• WHAT IS REQUIRED
Nothing but the lines from the one containing "[00:00:04.00]" through the end of the entries below should appear in your answer, transcribed exactly; please drop the pictures.

• PROVIDED MATERIAL
----

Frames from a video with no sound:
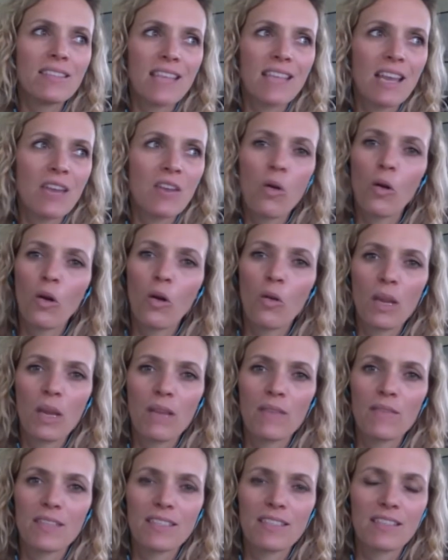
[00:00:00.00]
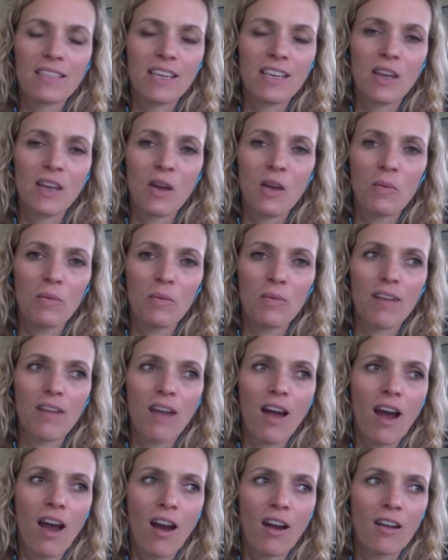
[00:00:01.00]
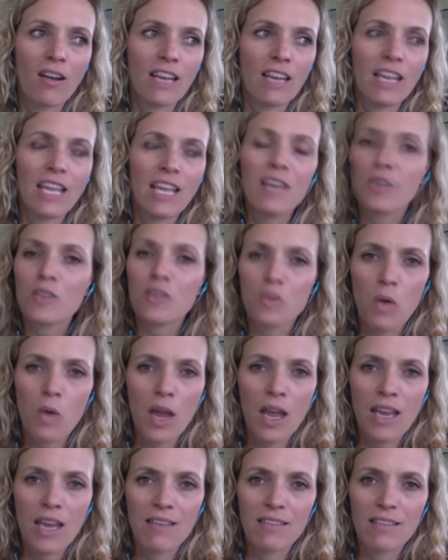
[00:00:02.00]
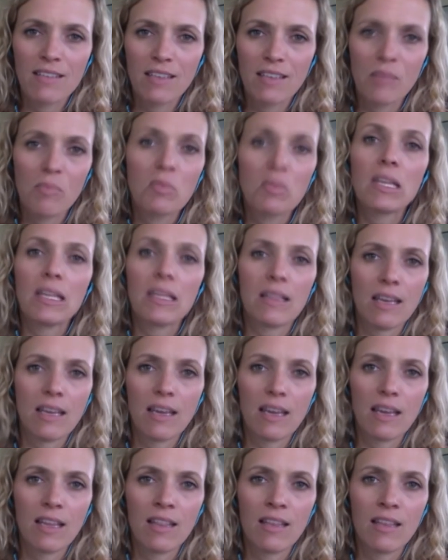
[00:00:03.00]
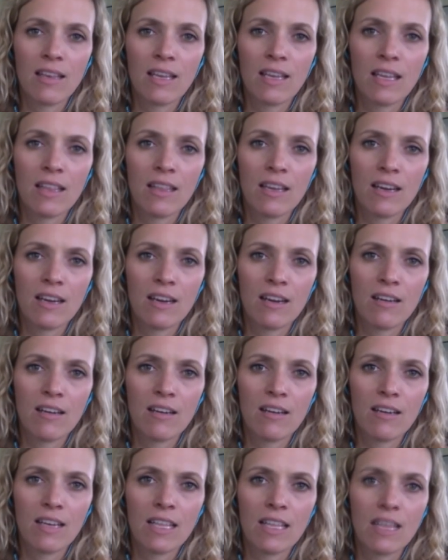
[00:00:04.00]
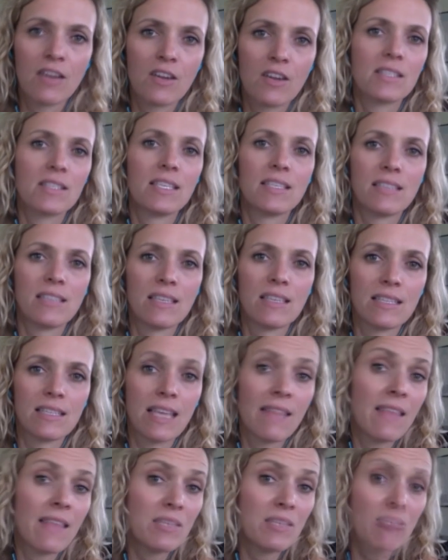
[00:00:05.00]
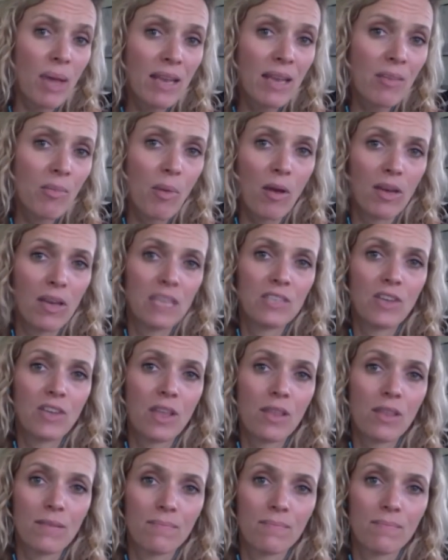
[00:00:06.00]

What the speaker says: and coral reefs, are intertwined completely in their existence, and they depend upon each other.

----

• ANSWER SPACE
[00:00:04.00]
[00:00:05.00]
[00:00:06.00]

What the speaker says: and coral reefs, are intertwined completely in their existence, and they depend upon each other.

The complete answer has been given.